Education is trying to approach future problems by doing what it did in the past; this alienates kids who see no point in school. In the past, kids were persuaded to go to school by the idea that if you worked hard you would have a job at the end of it all. People no longer believe this, a degree is no longer a guarantee of job and in addition the way you get a degree marginalises a lot of peoples’ individual traits.
We must raise standards. The current system is designed for a different age. It was created in the culture of the enlightenment and the economy of the industrial revolution. Before the middle of C19 there was no system of public education, paid with taxes and compulsory and free at point of delivery; this was revolutionary. Many said it was not possible, and that it was impossible for the poor to learn. The system is based on the idea that intelligence is based on a certain type of deductive reasoning (knowledge of classics etc) academic ability and this runs deep in public education. You are either academic or not. This means many great people think they are unintelligent because they do not comply with this view of intelligence. His view is that this model has caused chaos in many people’s lives, some people have really benefited but most have not.

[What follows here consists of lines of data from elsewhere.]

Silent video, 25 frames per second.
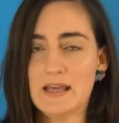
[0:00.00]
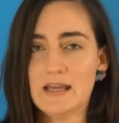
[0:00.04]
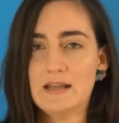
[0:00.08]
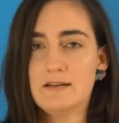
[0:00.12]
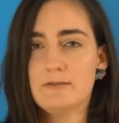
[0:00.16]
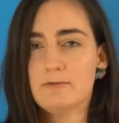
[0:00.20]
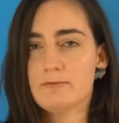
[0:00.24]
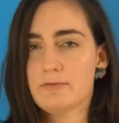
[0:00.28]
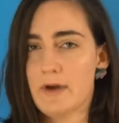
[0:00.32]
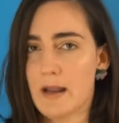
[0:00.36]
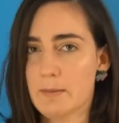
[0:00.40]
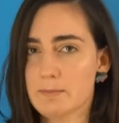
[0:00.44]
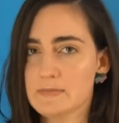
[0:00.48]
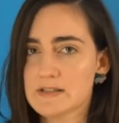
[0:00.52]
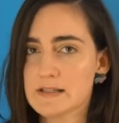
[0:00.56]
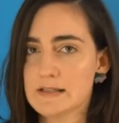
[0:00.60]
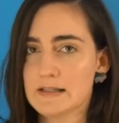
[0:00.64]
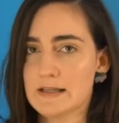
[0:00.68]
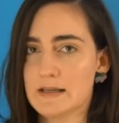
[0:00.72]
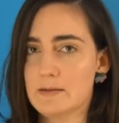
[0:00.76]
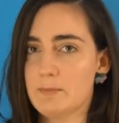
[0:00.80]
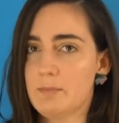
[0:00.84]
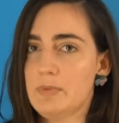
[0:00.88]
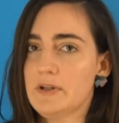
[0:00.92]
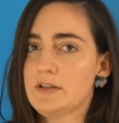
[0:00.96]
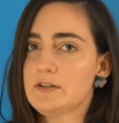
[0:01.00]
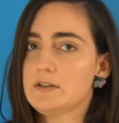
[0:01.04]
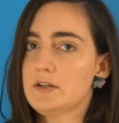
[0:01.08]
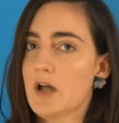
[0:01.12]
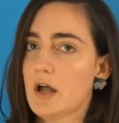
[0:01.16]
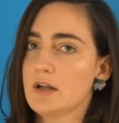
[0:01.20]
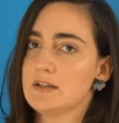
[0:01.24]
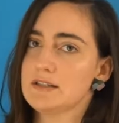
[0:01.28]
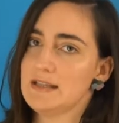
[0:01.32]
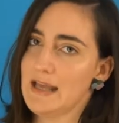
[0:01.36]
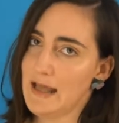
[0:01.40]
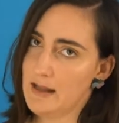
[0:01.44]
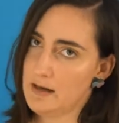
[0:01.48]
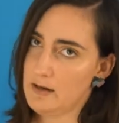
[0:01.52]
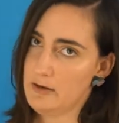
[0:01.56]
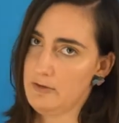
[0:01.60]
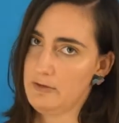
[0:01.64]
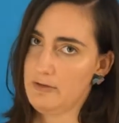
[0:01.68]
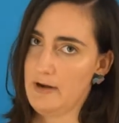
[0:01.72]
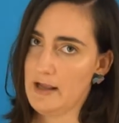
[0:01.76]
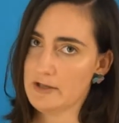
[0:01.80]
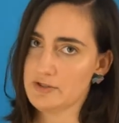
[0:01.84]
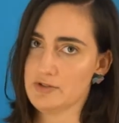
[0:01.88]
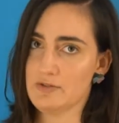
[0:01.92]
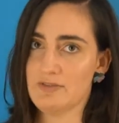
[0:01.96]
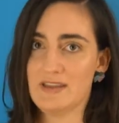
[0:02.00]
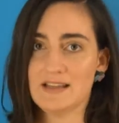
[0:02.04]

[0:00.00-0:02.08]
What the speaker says: in REM sleep but not get an erection.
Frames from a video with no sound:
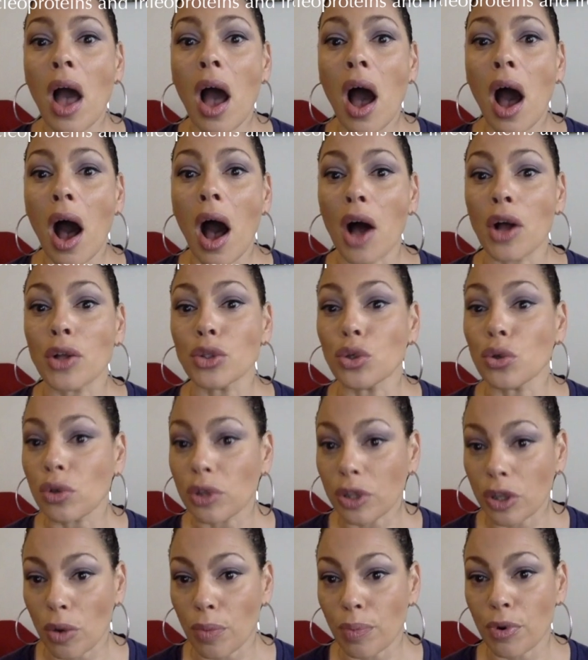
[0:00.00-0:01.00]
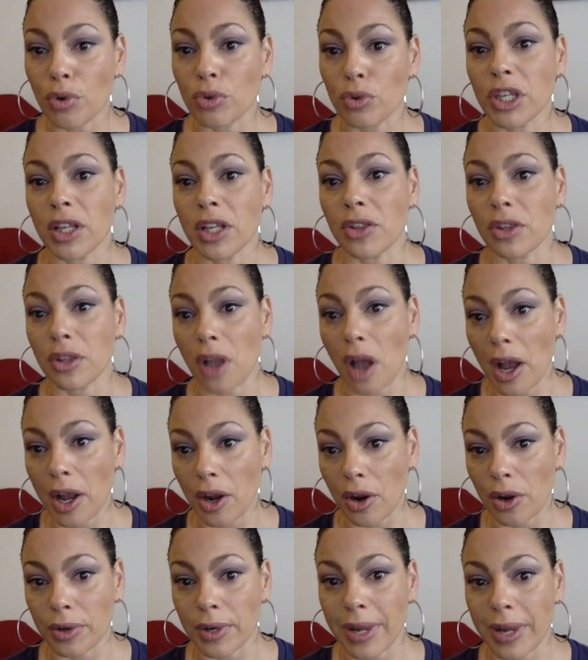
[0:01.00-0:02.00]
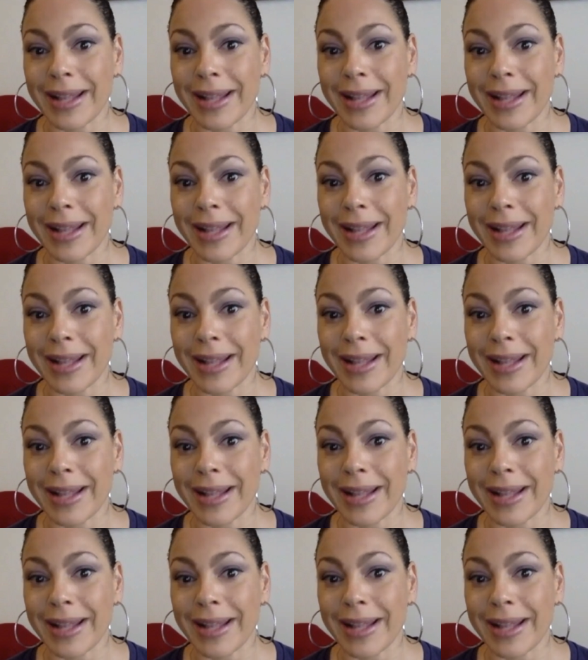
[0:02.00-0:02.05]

nucleoproteins, and iron.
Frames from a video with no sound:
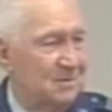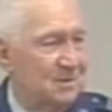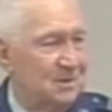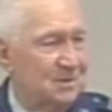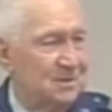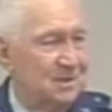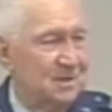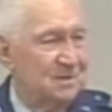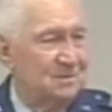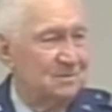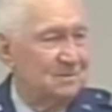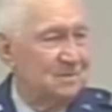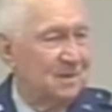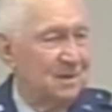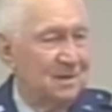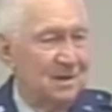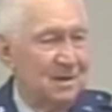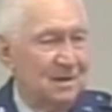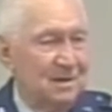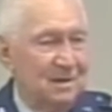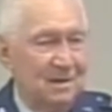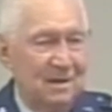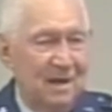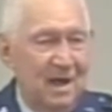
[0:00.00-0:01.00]
I said,
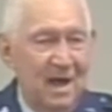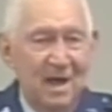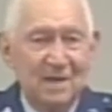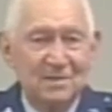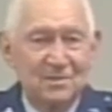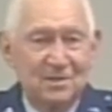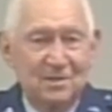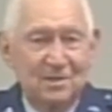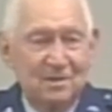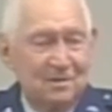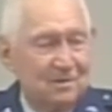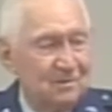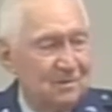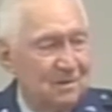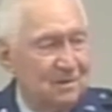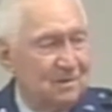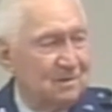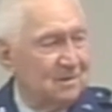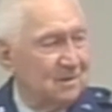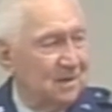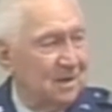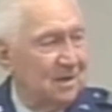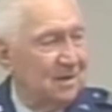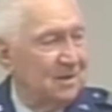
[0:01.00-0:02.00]
"Accidents don't
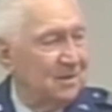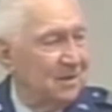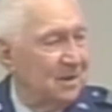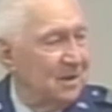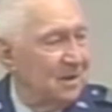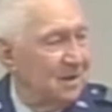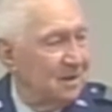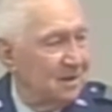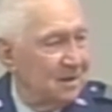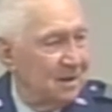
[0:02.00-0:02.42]
hurt anything."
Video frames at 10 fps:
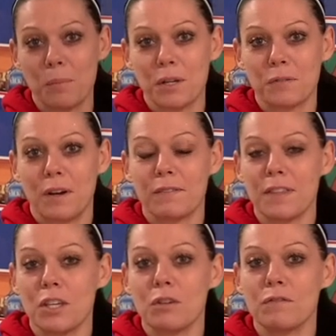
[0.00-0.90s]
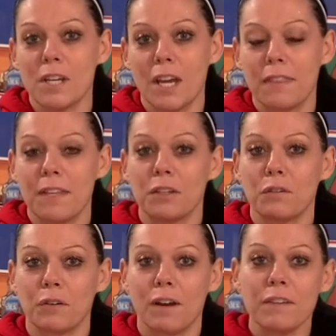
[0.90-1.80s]
For everything you've done. Thank you
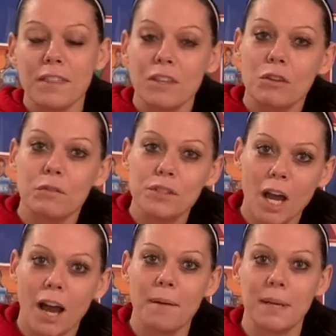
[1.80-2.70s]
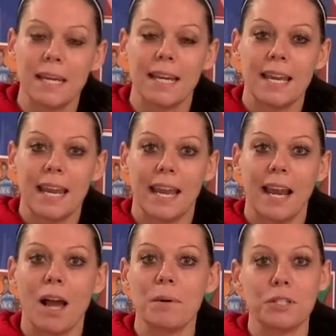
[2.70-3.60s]
for everything you've taught me and
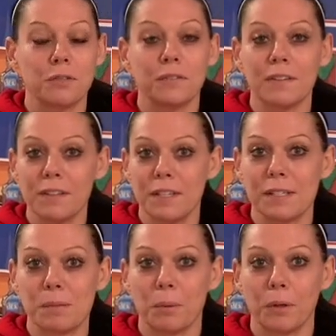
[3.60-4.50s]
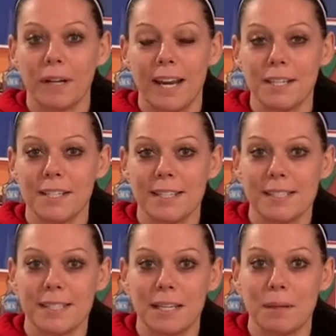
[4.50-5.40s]
how much you've given this sport and to
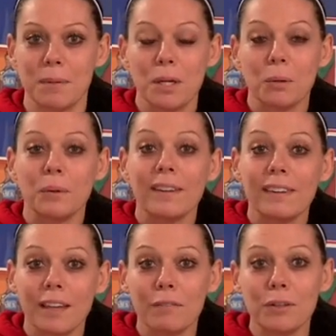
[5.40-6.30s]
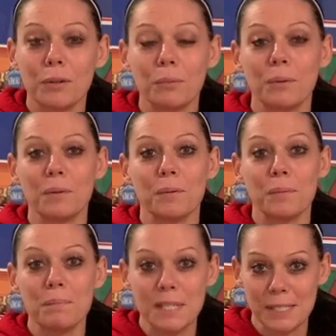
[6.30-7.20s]
this team. We love you, we will
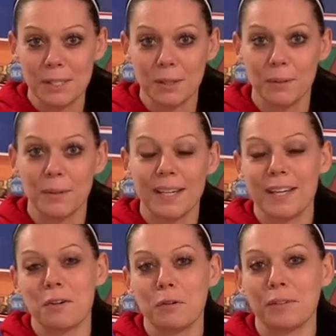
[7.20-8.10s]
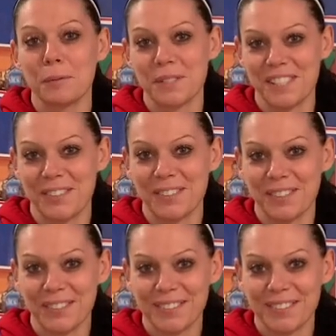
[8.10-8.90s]
miss you, and hopefully we'll see you soon.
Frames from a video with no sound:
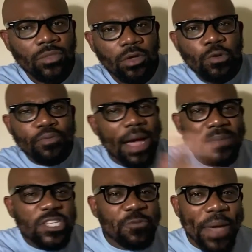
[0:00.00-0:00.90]
You
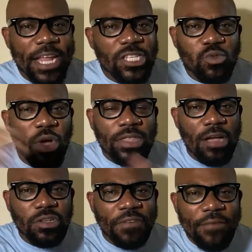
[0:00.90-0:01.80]
probably spend
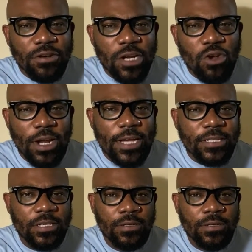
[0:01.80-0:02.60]
$1,500.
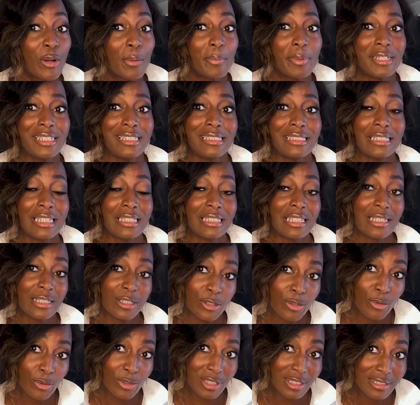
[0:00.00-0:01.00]
companies that they
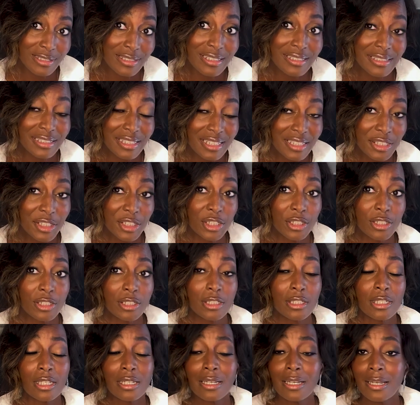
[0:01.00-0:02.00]
took these
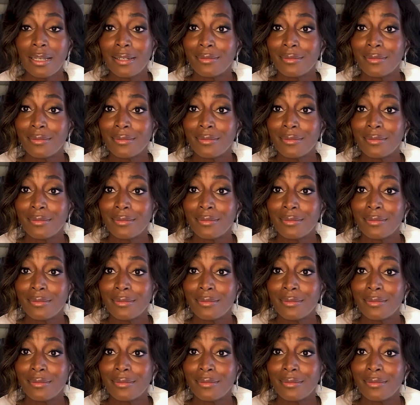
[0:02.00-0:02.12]
decisions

Modern epidemic; The plague of ADHD, he’s not saying he’s qualified to say whether or not there is such a thing as ADHD but there is a debate about it. It is not an epidemic. It’s medical fashion; the kids are being medicated routinely without a second thought. Now is the most stimulating period in the world’s history. There is lots of information. Computers, adverts TV, etc and we are penalising kids for being distracted from the boring things. ADHD growth is in line with growth of standardized testing. Kids are being given Ritalin and Adderall which are quite dangerous drugs, to focus and calm them. ADHD is more present in the east of the USA. It’s a fictitious epidemic. Art especially addresses aesthetic experience: when senses are operating at their peak when you are excited about what you are experiencing fully alive. Anaesthetic is the opposite, what these drugs are. We should be waking kids up to get them educated not anaesthetising them.
Education system is designed on the interests of industrialism and in the image of it. School organised like factories. Bells, facilities, separate subjects, education in age groups. Why? Is that the most important thing they have in common? Kids vary, same age different subjects, different times of day, better in small groups rather than large ones or alone. It’s about conformity and standardization, we should be doing the opposite, changing the paradigm.
Divergent thinking (ability to see lots of possible answers, thinking laterally) is not the same as creativity (having original ideas that have value) example question: How many uses for a paperclip? People who are good at divergent thinking think of hundreds rather than just 10 like normal people. 1500 kindergarten children were tested for this 98% scored genius level results in the test for divergent thinking retested the same children five years later and then again and the level went down significantly. This shows we all have the ability to think in this way and it deteriorates. He thinks education plays a large role in this. They have been told there is one answer to everything this is how the system is designed, we must think differently about human capacity, get rid of academic-non academic and realise all these divisions are just myths. Most great learning happens in groups, collaboration is the stuff of growth.